Created attachment 253814 [details] full backtrace This kernel panic happens when initializing virtual functions (VFs) on mlx5 hardware, as of commit `e23731db48ef9c6568d4768b1f87d48514339faa` (22nd July) and later. The kernel panic occurs every time iovctl is run to initialize virtual functions on the ConnectX-6 Lx. The issue does not appear prior to this commit, but does appear in this commit and in future commits. I’ve attached backtrace (bt.txt), as well as output from my kgdb digging (gdb.txt).

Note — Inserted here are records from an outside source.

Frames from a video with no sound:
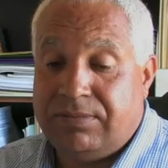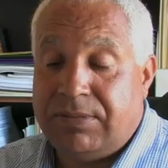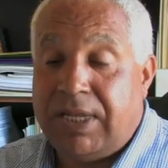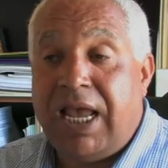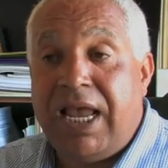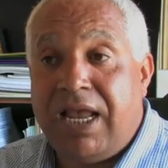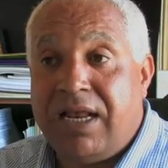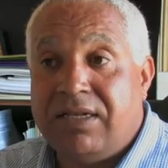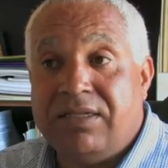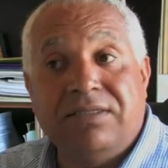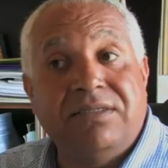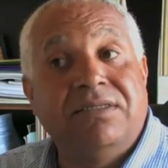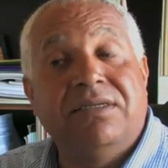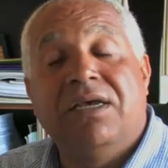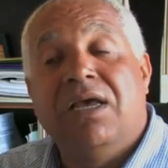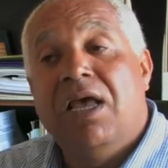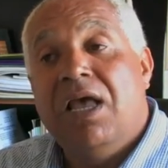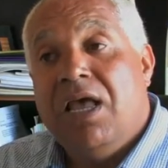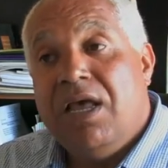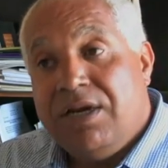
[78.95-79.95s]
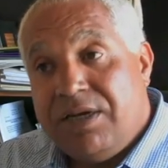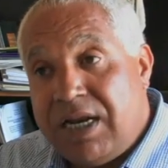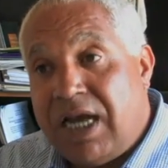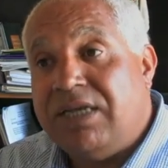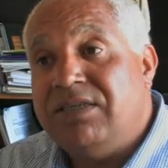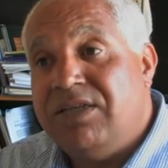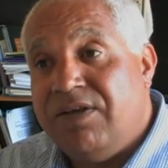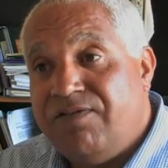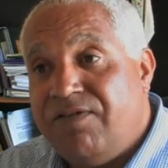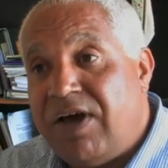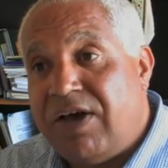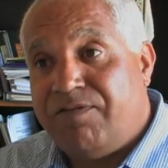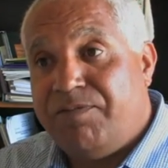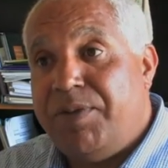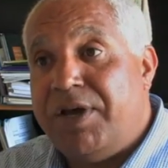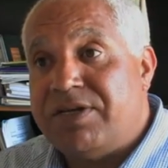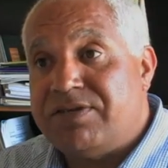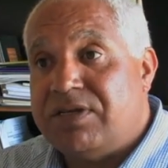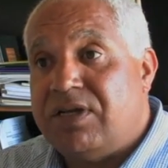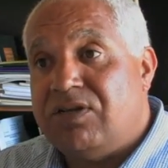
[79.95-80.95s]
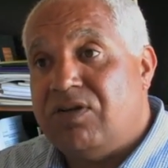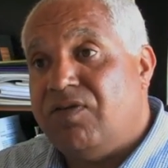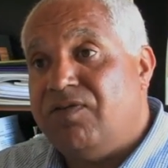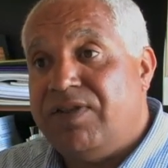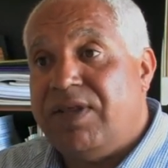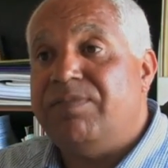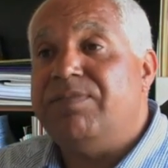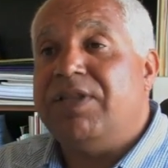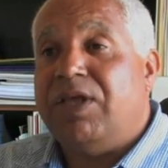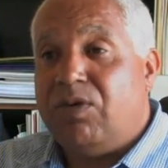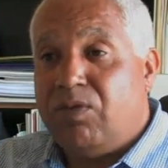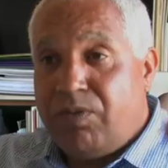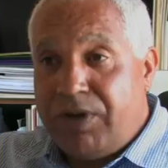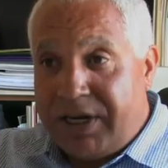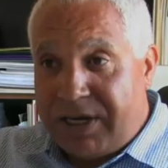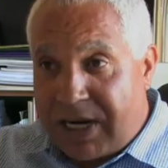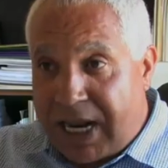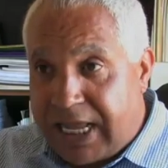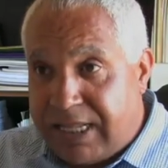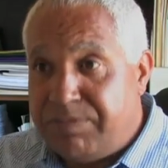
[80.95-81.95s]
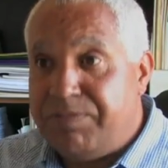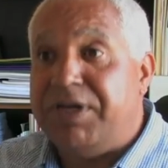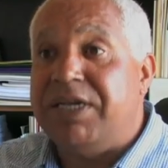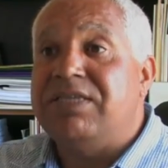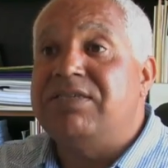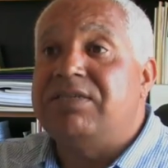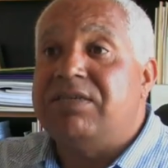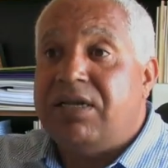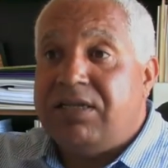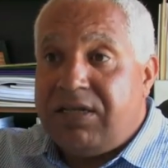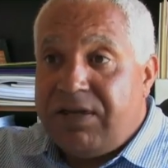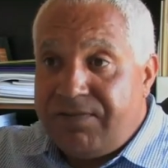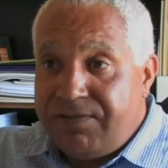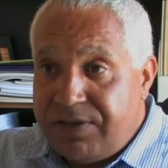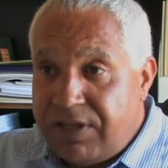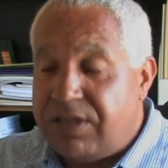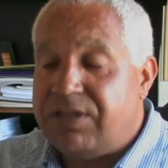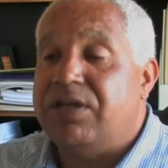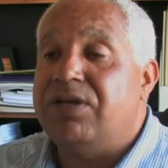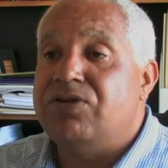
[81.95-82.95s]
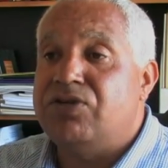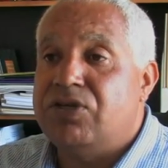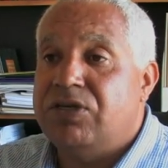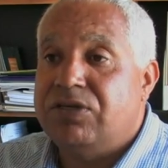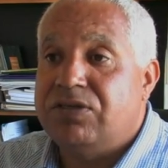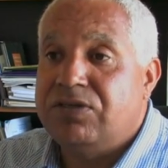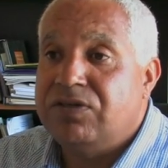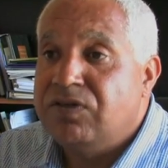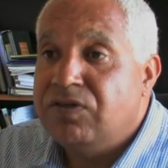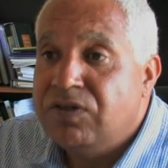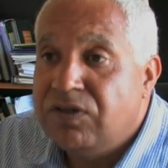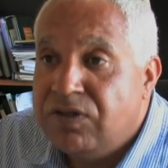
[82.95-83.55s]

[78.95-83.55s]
And 95% of them, they were administrative detentions.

It seems like there’s something funky with the lock in sys/dev/mlx5/mlx5_core/mlx5_fs_core.c:1056. Info about my system: AMD64, sr-iov and ARI enabled, 10bit TAG enabled (issue also happens without), ConnectX-6 Lx dualport NIC. I’ve also attached relevant pciconf output for the ConnectX card. (mlx5_core0_pciconf.txt) Reproduction steps: Configure the ConnectX-6 Lx with sr-iov enabled and a handful of supported VF’s Use a minimal iovctl config file (attached: mlx5_core0.minimal.conf) (kernel panic)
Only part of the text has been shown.